## Raw data
******************************
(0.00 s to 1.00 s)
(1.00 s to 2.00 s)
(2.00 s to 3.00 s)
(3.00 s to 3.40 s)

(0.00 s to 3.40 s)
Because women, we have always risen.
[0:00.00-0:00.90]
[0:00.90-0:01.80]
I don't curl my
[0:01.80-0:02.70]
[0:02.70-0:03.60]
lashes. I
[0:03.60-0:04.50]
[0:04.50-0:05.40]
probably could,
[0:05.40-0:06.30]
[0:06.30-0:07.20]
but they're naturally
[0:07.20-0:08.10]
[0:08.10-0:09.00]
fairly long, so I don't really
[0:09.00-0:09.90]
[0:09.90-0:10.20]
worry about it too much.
******************************
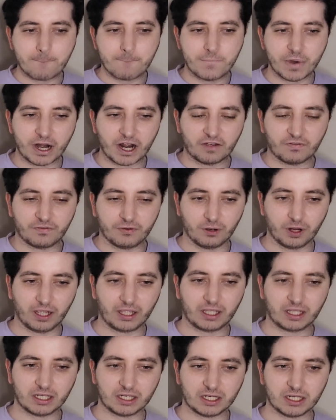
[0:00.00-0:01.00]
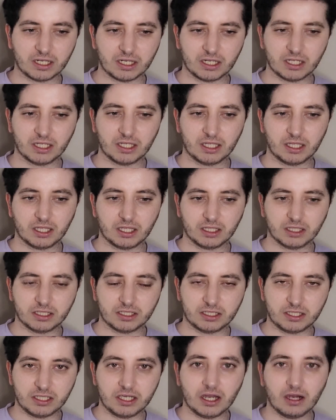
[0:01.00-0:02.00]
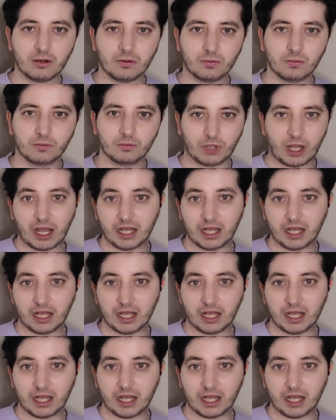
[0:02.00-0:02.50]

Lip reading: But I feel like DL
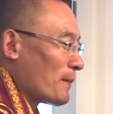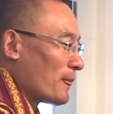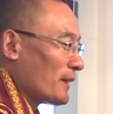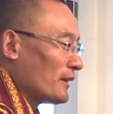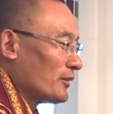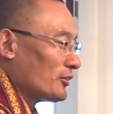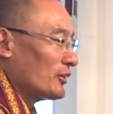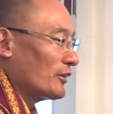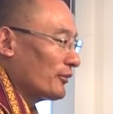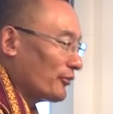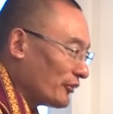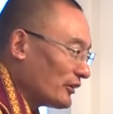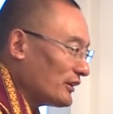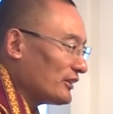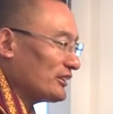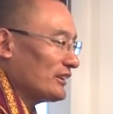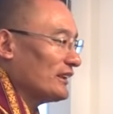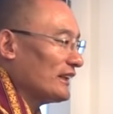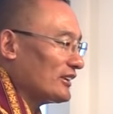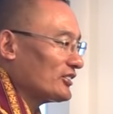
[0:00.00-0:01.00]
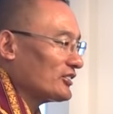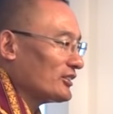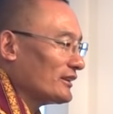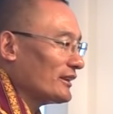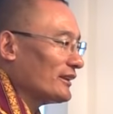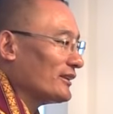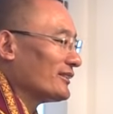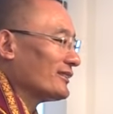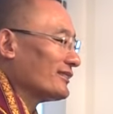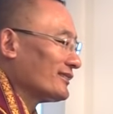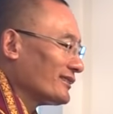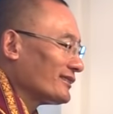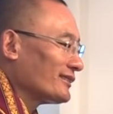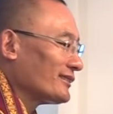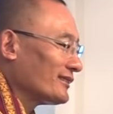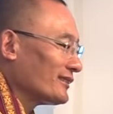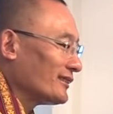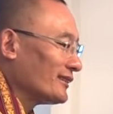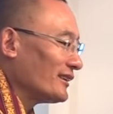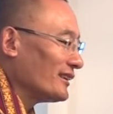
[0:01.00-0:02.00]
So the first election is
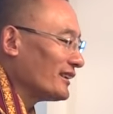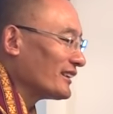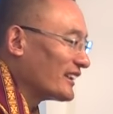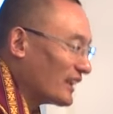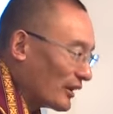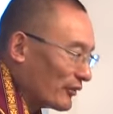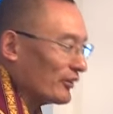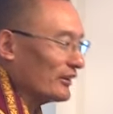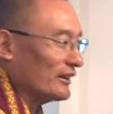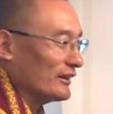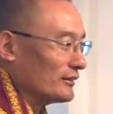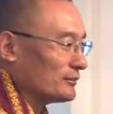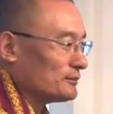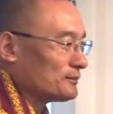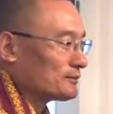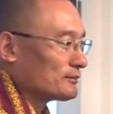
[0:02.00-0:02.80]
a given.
******************************
## Your goal
In the listing above, locate the line containing "(0.00 s to 1.00 s)" and the line containing "[0:07.20-0:08.10]". Extract those two lines and every line between them, exactly as written, and only those.

## Written answer
(0.00 s to 1.00 s)
(1.00 s to 2.00 s)
(2.00 s to 3.00 s)
(3.00 s to 3.40 s)

(0.00 s to 3.40 s)
Because women, we have always risen.
[0:00.00-0:00.90]
[0:00.90-0:01.80]
I don't curl my
[0:01.80-0:02.70]
[0:02.70-0:03.60]
lashes. I
[0:03.60-0:04.50]
[0:04.50-0:05.40]
probably could,
[0:05.40-0:06.30]
[0:06.30-0:07.20]
but they're naturally
[0:07.20-0:08.10]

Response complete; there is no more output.